## EXERCISE DIRECTIONS
As soon as the line containing "[13:11.62-13:12.62]" appears, start repeating lines exactly and continue to the end of the entries; please skip pictures.

[Items from a dataset]
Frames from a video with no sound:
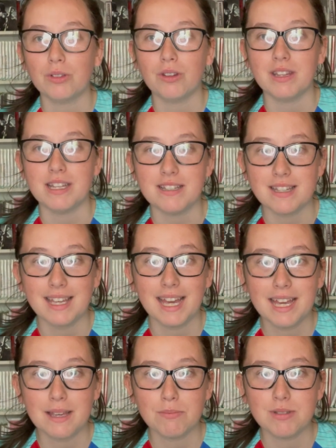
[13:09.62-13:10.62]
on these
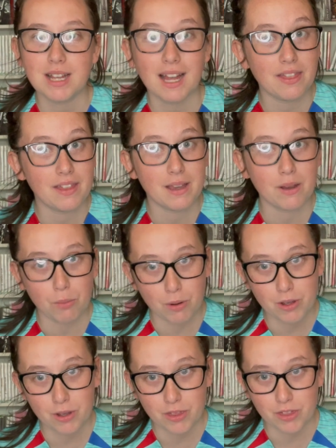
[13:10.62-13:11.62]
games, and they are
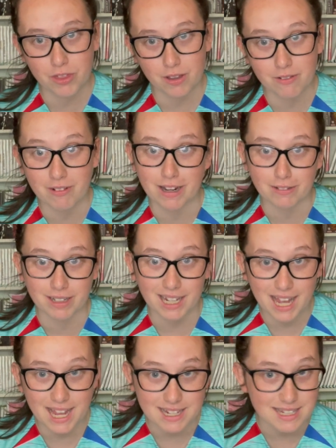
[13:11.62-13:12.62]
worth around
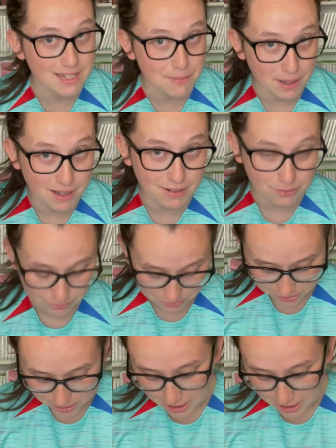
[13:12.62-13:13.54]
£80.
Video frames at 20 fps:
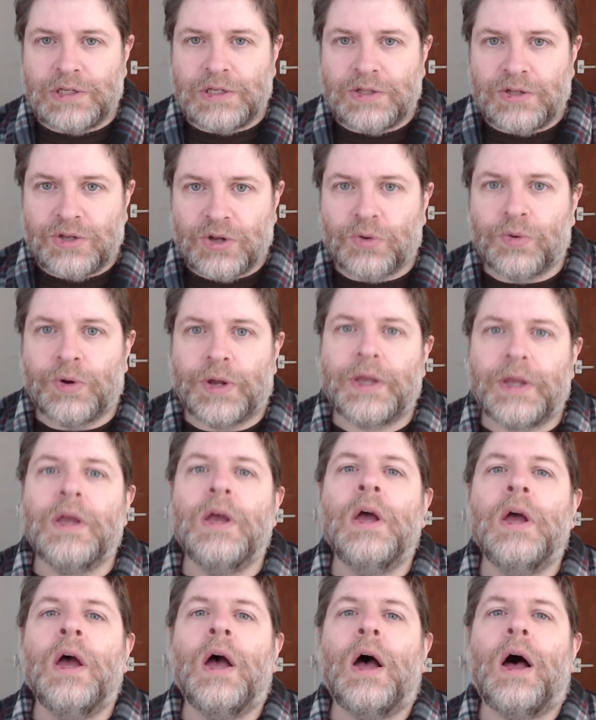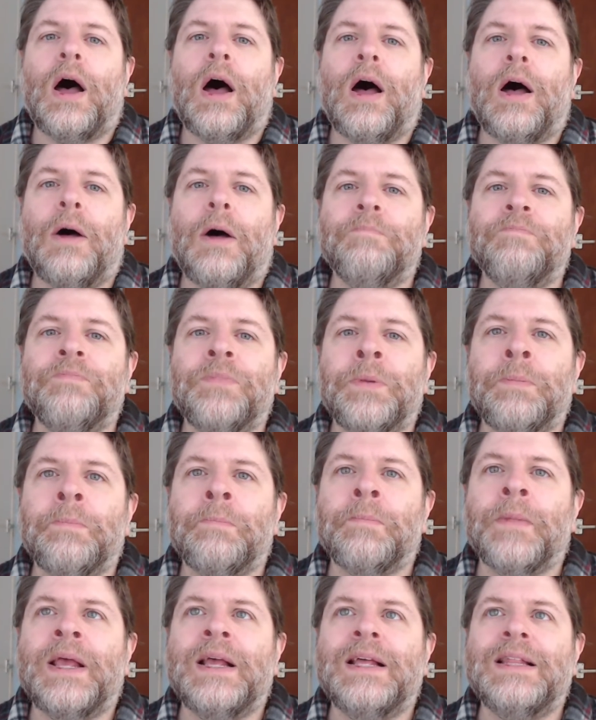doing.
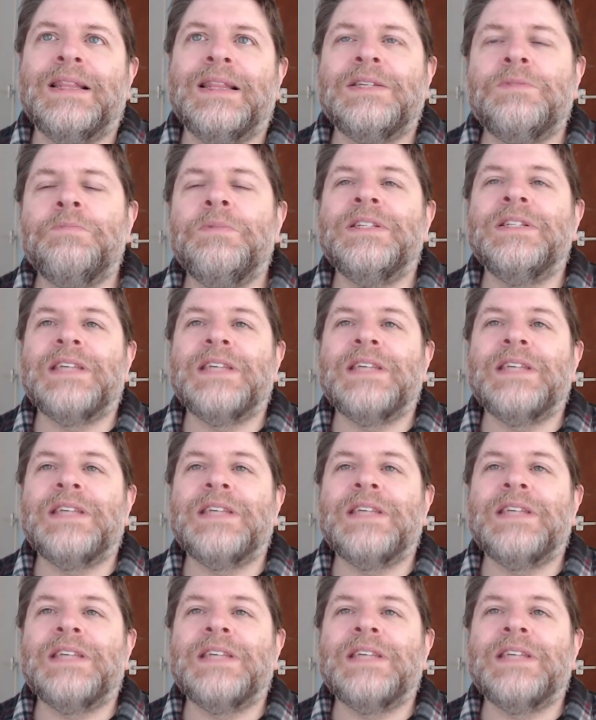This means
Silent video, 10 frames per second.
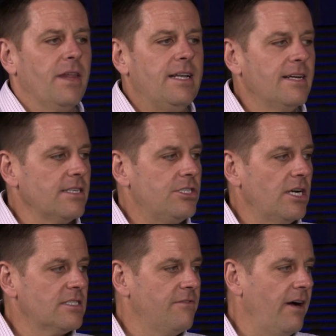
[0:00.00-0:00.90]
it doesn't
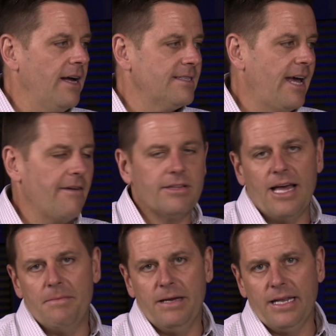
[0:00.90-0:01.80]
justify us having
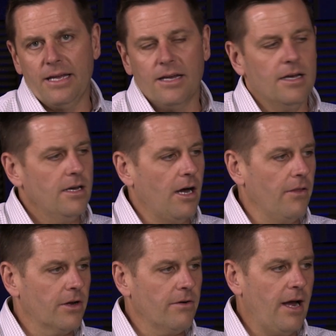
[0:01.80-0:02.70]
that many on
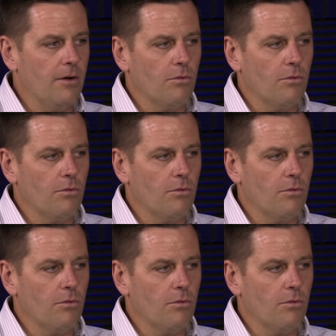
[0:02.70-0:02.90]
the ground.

## RESPONSE TO THIS EXERCISE
[13:11.62-13:12.62]
worth around
[13:12.62-13:13.54]
£80.
Video frames at 20 fps:
doing.
This means
Silent video, 10 frames per second.
[0:00.00-0:00.90]
it doesn't
[0:00.90-0:01.80]
justify us having
[0:01.80-0:02.70]
that many on
[0:02.70-0:02.90]
the ground.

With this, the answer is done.